* _Problem_:
Transcribe all of the entries below exactly. Leave out the pictures.

* _Record set_:

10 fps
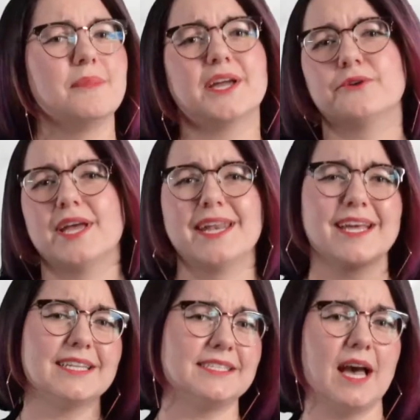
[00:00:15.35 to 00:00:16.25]
By creating
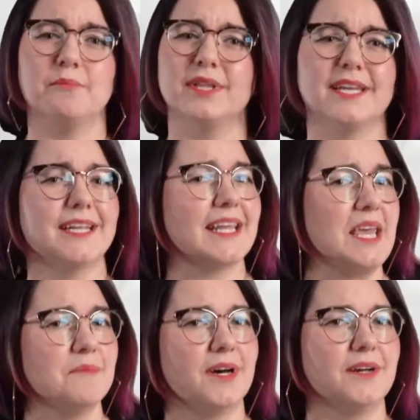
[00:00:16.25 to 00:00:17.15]
a templated
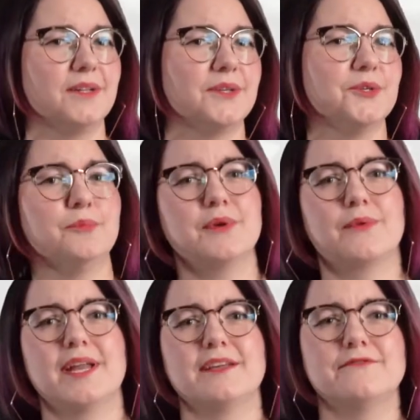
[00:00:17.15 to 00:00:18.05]
email, you'll be
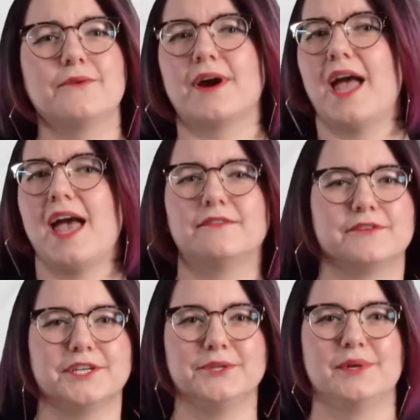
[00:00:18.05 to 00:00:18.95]
ready for every new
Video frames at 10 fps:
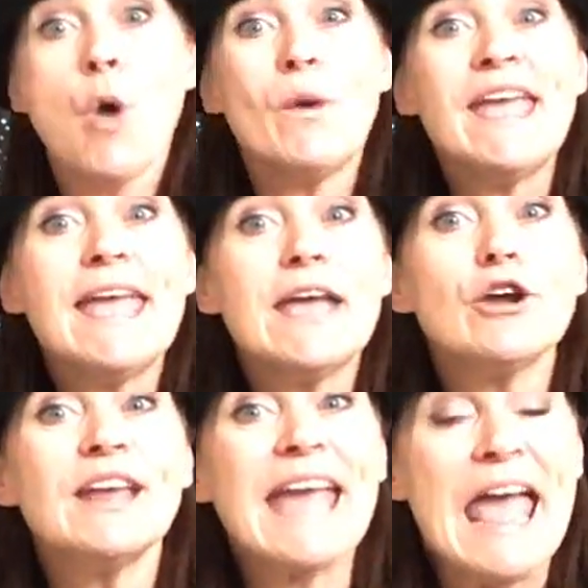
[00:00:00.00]
we're
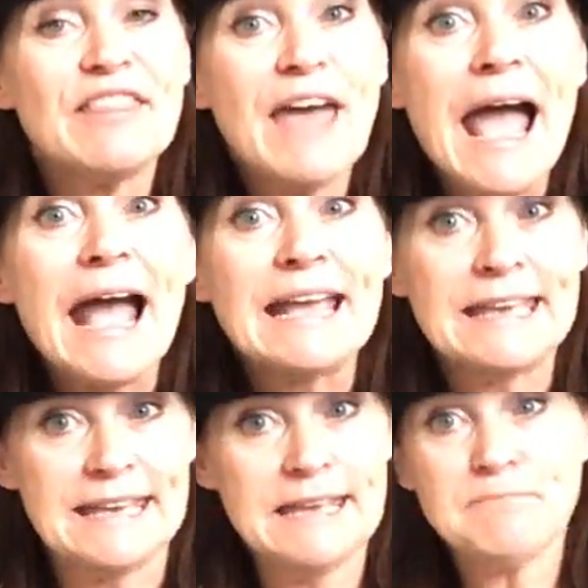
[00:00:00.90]
going to get the
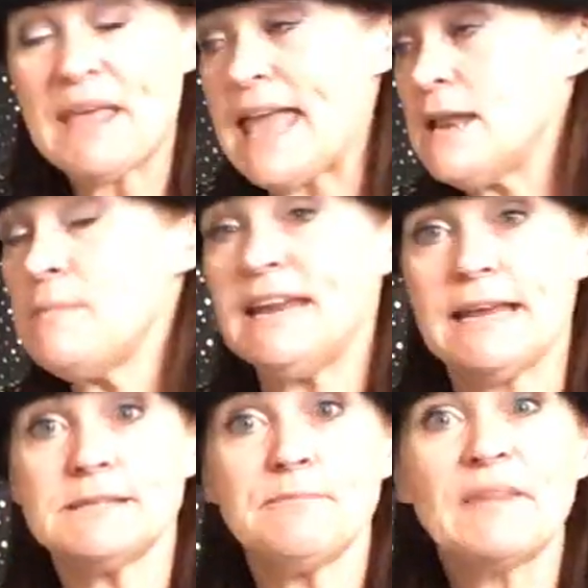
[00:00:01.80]
hanky in a
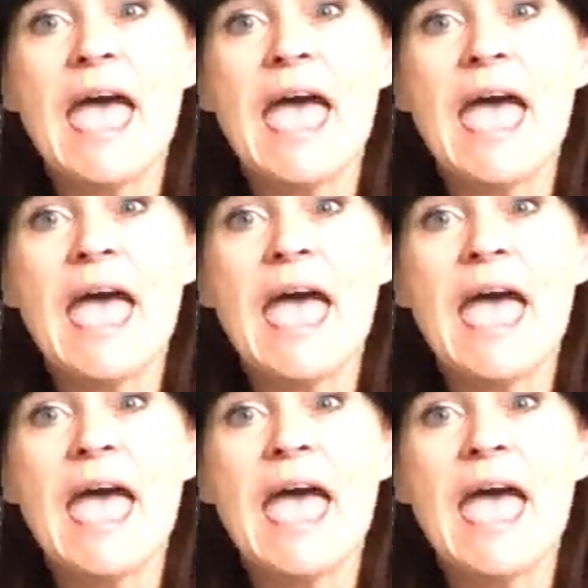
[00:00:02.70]
minute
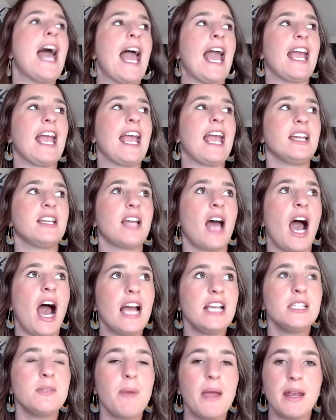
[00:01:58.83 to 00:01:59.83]
and
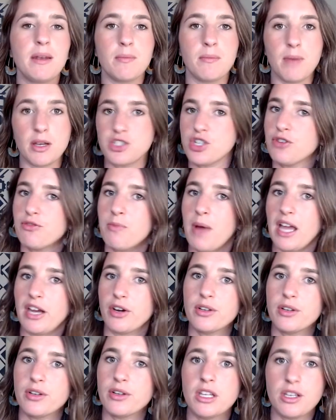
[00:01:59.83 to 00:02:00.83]
I spent much of my
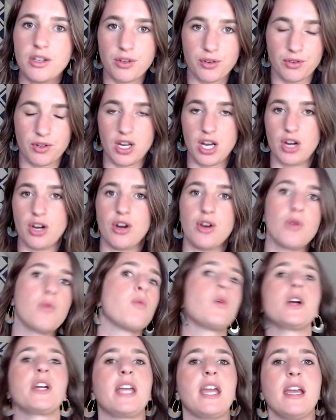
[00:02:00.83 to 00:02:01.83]
early career
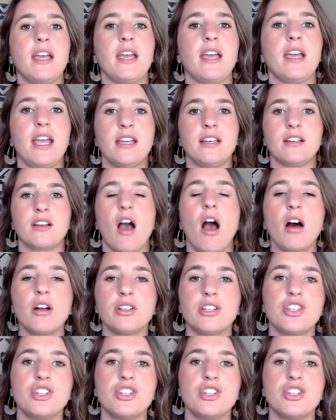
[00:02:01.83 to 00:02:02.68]
working in college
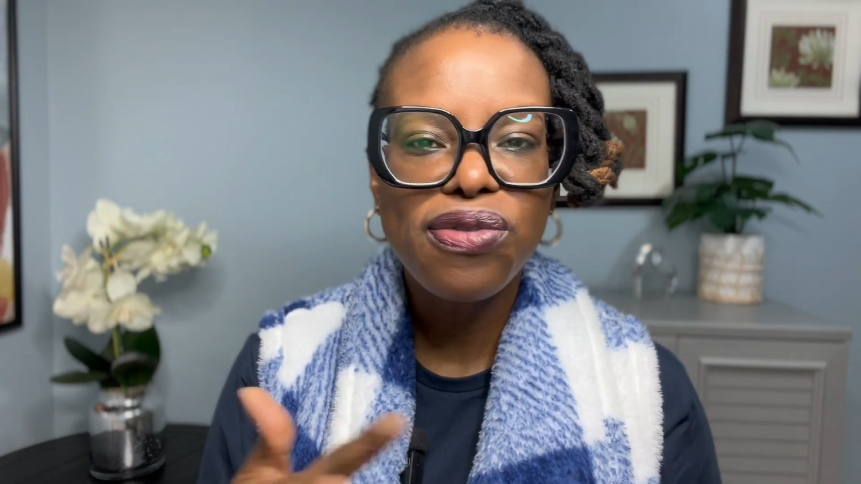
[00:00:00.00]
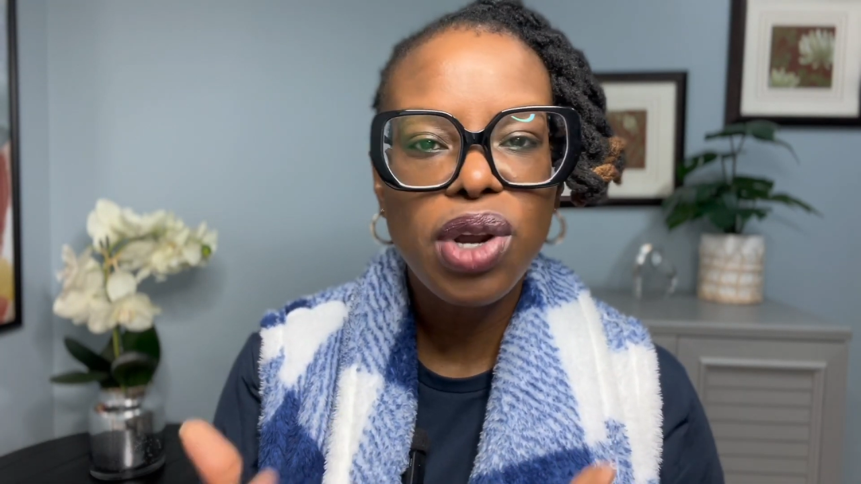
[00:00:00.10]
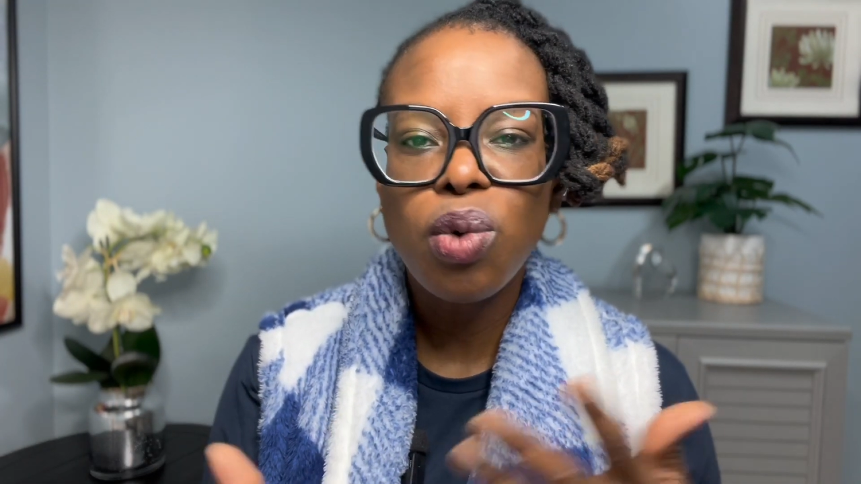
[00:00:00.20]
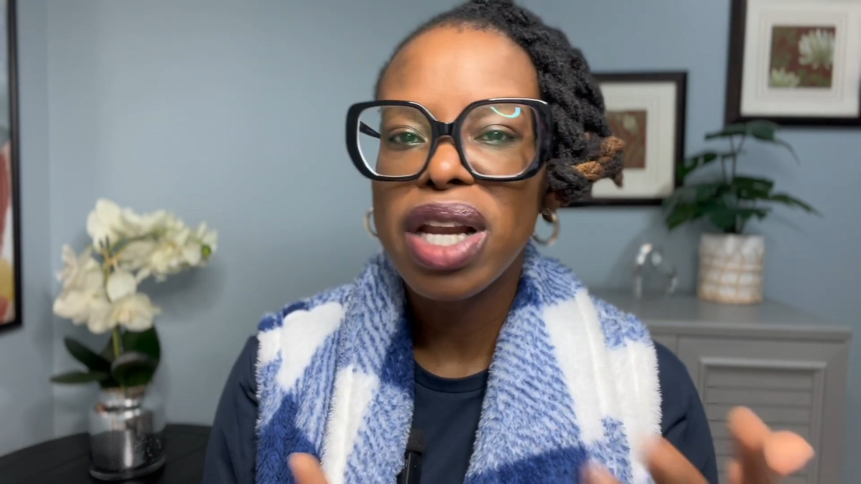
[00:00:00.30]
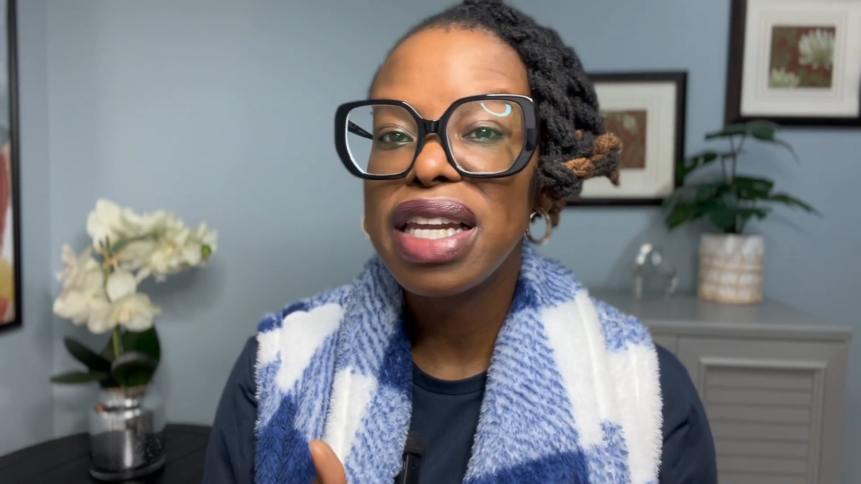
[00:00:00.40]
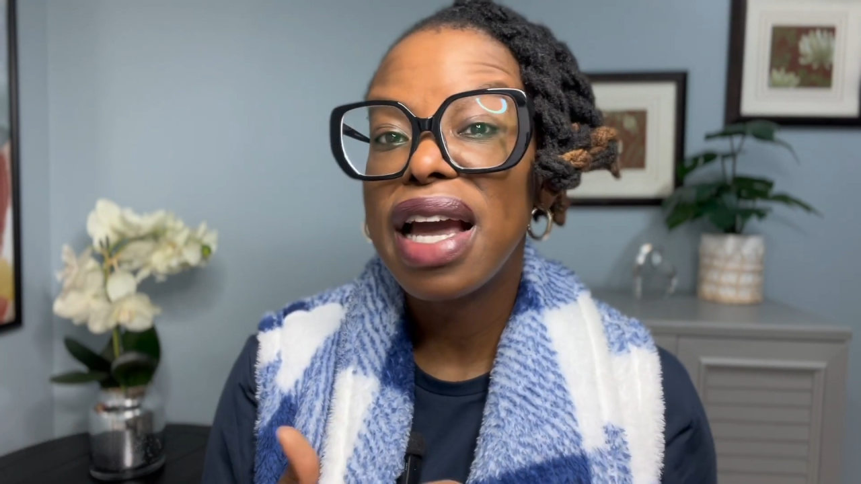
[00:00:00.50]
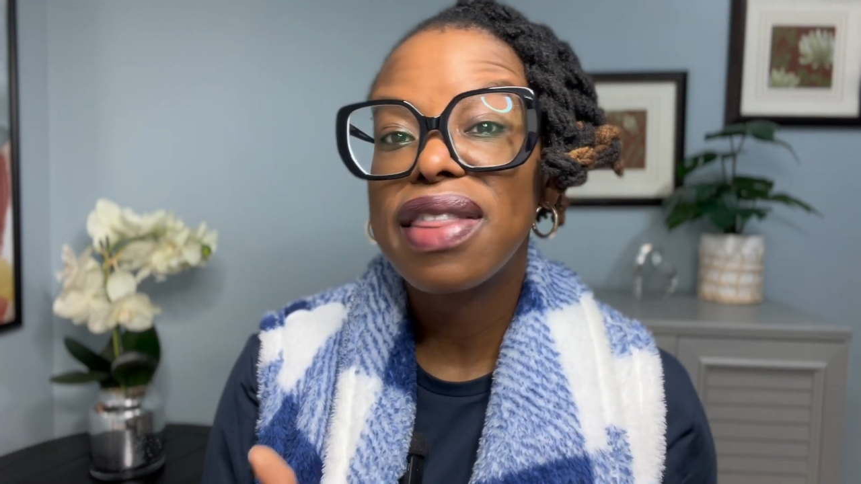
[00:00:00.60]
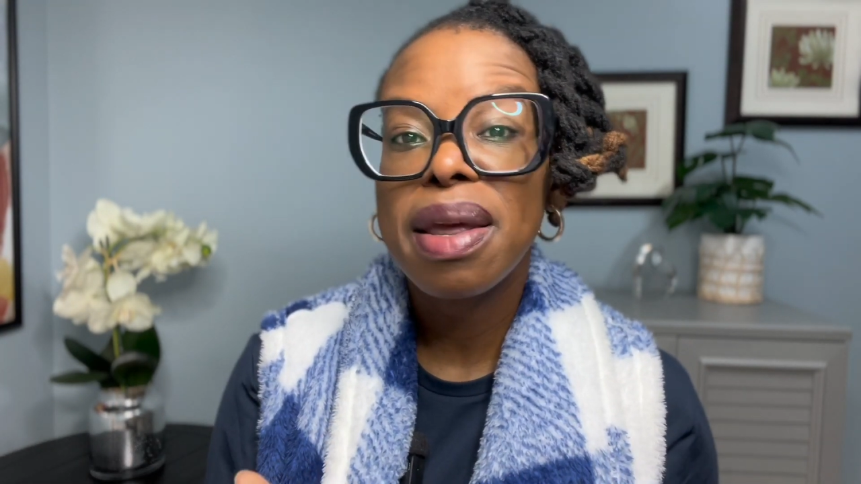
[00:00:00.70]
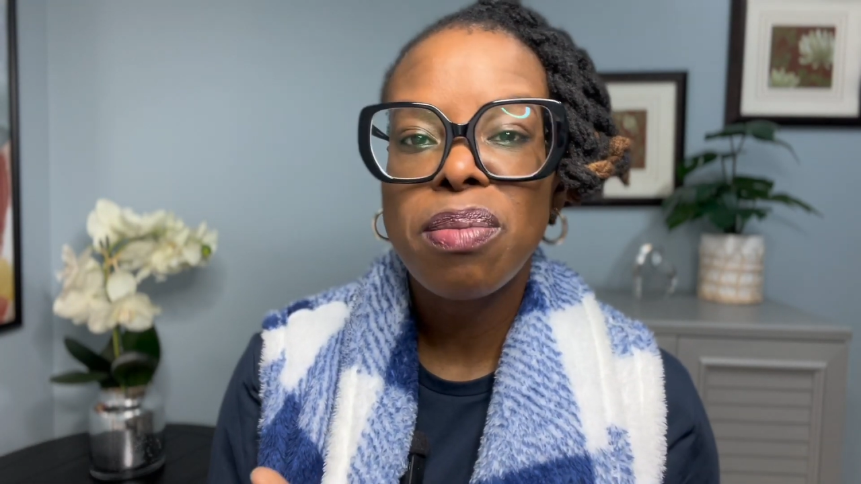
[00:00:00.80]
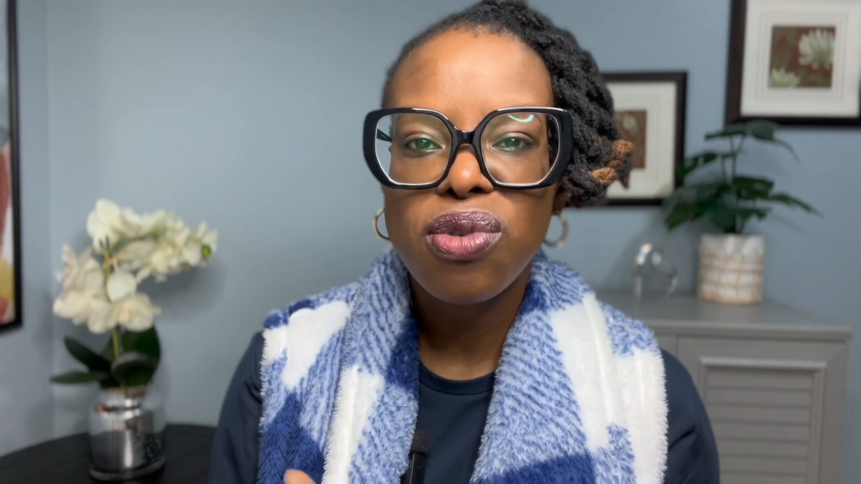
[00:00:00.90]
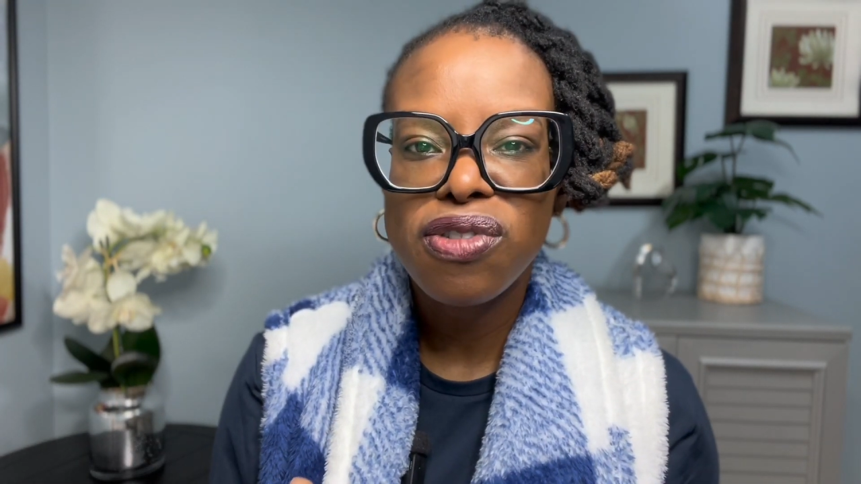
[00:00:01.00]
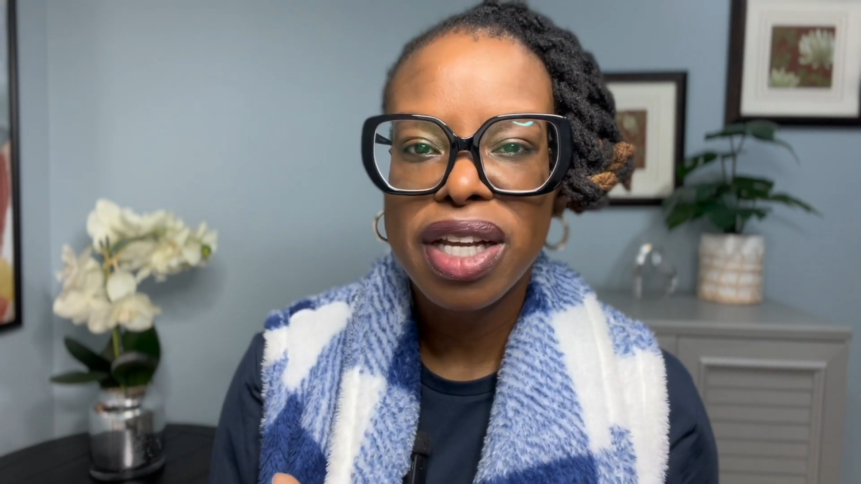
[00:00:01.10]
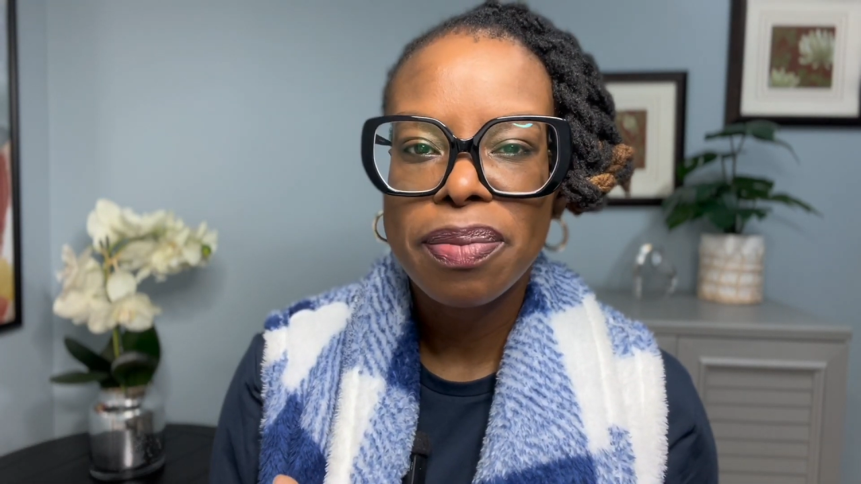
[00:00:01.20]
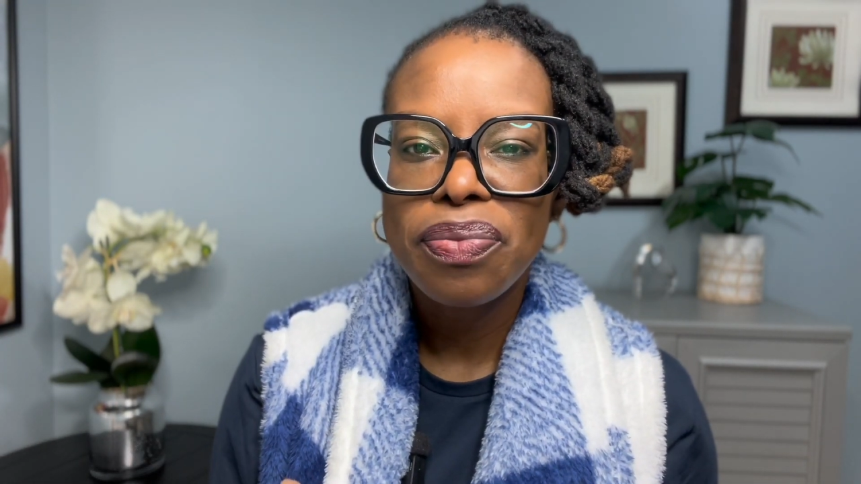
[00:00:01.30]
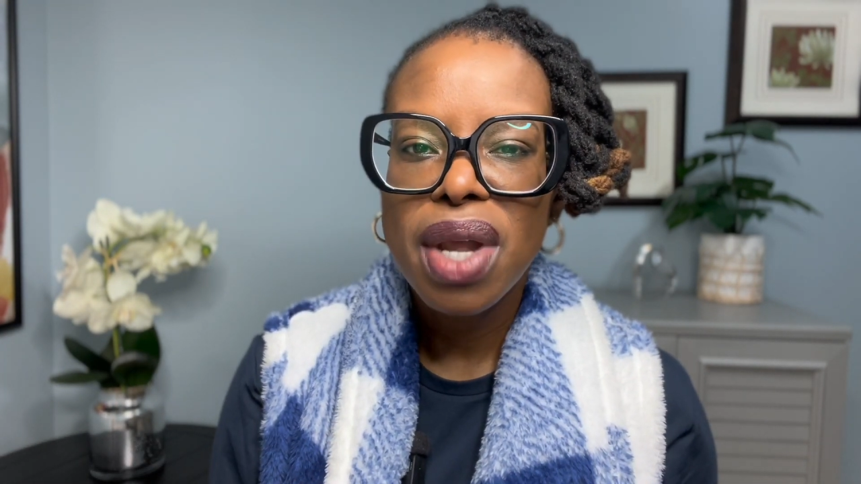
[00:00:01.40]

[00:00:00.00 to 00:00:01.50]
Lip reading: frequently are they moving?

* _Answer area_:
10 fps
[00:00:15.35 to 00:00:16.25]
By creating
[00:00:16.25 to 00:00:17.15]
a templated
[00:00:17.15 to 00:00:18.05]
email, you'll be
[00:00:18.05 to 00:00:18.95]
ready for every new
Video frames at 10 fps:
[00:00:00.00]
we're
[00:00:00.90]
going to get the
[00:00:01.80]
hanky in a
[00:00:02.70]
minute
[00:01:58.83 to 00:01:59.83]
and
[00:01:59.83 to 00:02:00.83]
I spent much of my
[00:02:00.83 to 00:02:01.83]
early career
[00:02:01.83 to 00:02:02.68]
working in college
[00:00:00.00]
[00:00:00.10]
[00:00:00.20]
[00:00:00.30]
[00:00:00.40]
[00:00:00.50]
[00:00:00.60]
[00:00:00.70]
[00:00:00.80]
[00:00:00.90]
[00:00:01.00]
[00:00:01.10]
[00:00:01.20]
[00:00:01.30]
[00:00:01.40]

[00:00:00.00 to 00:00:01.50]
Lip reading: frequently are they moving?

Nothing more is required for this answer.